Remember that this technique is recommend only when there is no reasonable alternative, and it doesn’t induce permanent tolerance.
There is also the idea of graded challenge, which is different from tolerance induction (desensitization). Graded challenge is essentially the administration of a test dose.
Remember this, too, from the paper:
Graded challenge (or induction of drug tolerance) should almost never be performed if the reaction history is consistent with a severe non–IgE-mediated reaction, such as SJS, TEN, interstitial nephritis, hepatitis, or hemolytic anemia.
The recommendations for dealing with beta lactam type I allergy are complex
If the allergic history is that of an anaphylactoid reaction there is almost no avoiding the use of special techniques such as skin testing or tolerance induction, were one to strictly follow the document recommendations. Clinical rules cannot assure safe administration of an antibiotic. Consider assessment of side chain similarity for the assessment of safety of cephalosporin administration, for example. Although side chain assessment can be of help in the assessment of risk, in the document there is no recommendation for using it as an assurance of safety. On the other hand, in a couple of cases it can be used to mandate avoidance (such as the use of aztreonam in a patient with an anaphylactoid reaction to ceftazidime).

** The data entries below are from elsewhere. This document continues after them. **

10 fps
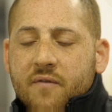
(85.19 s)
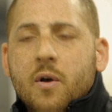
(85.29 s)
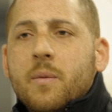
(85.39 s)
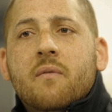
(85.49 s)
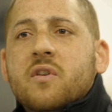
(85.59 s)

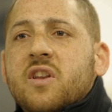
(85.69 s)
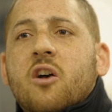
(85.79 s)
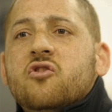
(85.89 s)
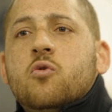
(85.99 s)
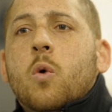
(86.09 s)
film never
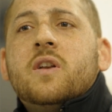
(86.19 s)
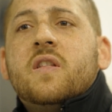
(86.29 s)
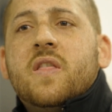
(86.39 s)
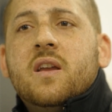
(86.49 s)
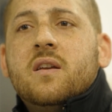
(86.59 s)
tells you what
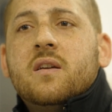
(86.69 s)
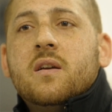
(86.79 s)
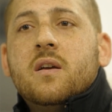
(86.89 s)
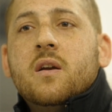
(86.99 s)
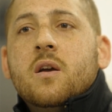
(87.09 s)
to think,
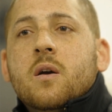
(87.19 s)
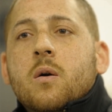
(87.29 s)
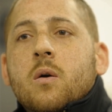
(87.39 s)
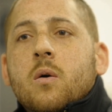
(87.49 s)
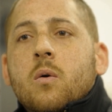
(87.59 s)

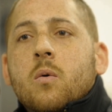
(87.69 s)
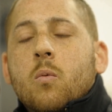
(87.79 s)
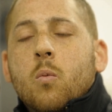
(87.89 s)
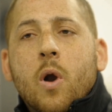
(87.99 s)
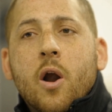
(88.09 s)

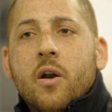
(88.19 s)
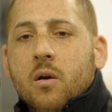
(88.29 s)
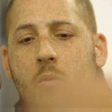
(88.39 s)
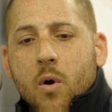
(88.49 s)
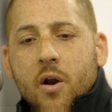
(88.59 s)
where
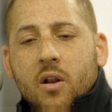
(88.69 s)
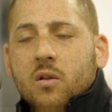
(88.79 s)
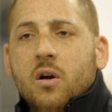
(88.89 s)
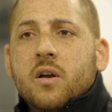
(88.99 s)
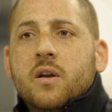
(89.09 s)
to
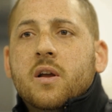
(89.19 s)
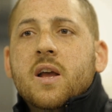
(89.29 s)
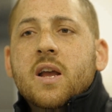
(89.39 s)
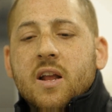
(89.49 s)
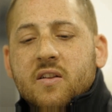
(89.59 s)
look.
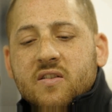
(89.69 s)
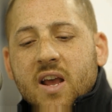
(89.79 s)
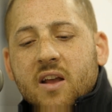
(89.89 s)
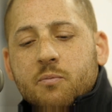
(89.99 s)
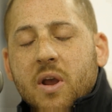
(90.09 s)
It
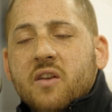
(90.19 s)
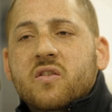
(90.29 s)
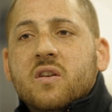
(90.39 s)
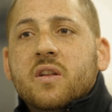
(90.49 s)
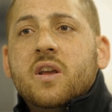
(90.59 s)
says
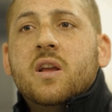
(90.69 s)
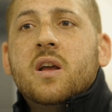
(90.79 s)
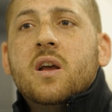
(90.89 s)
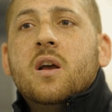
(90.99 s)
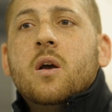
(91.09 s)
basically,
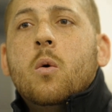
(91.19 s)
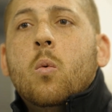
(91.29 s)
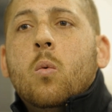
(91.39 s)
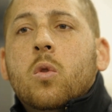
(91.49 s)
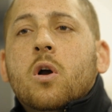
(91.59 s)

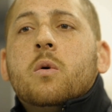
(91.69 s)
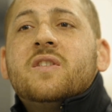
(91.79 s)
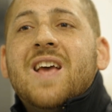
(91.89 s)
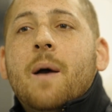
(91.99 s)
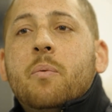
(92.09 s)
look
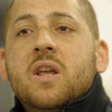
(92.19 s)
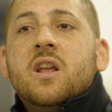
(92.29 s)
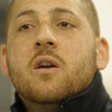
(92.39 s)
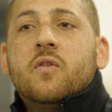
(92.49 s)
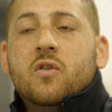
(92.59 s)
what's happening
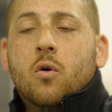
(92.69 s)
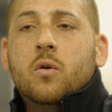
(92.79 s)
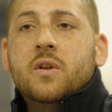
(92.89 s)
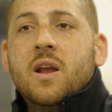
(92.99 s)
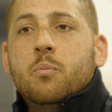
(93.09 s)
here at the
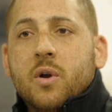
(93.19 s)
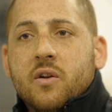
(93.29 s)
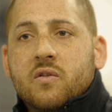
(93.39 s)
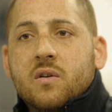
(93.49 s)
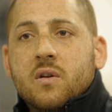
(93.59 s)
Golden Gate
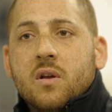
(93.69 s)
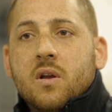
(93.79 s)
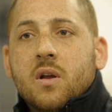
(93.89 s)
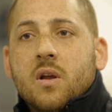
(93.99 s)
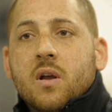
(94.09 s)
Bridge.
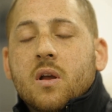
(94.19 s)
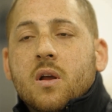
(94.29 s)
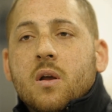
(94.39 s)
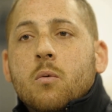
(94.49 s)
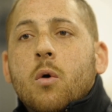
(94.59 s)

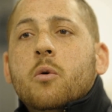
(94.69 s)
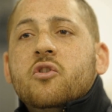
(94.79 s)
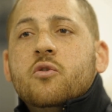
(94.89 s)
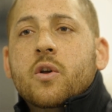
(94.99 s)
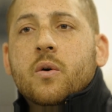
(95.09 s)
What
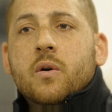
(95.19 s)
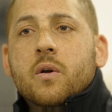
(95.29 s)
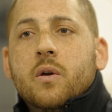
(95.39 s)
would you do?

The application of the special techniques of skin testing, test dosing and tolerance induction is complex and has many contingencies noted in the document and therefore requires expertise.
Practical aspects for the clinician in dealing with type 1 beta lactam allergy
Despite the complexities noted above one can be informed by data on absolute risk. For example, according to the Mayo paper, cross-reactivity between PCN and carbapenems is likely less than 1%, with similar risk for aztreonam. What should one do, for example, when confronted with a patient in septic shock with concern for pseudomonas and ESBL producing bacteria? Considering a mortality increase of 5-10% per hour of non coverage, can you get an allergist on site and skin testing done in time or does the risk of delay exceed a less than 1% chance of a reaction from a carbapenem?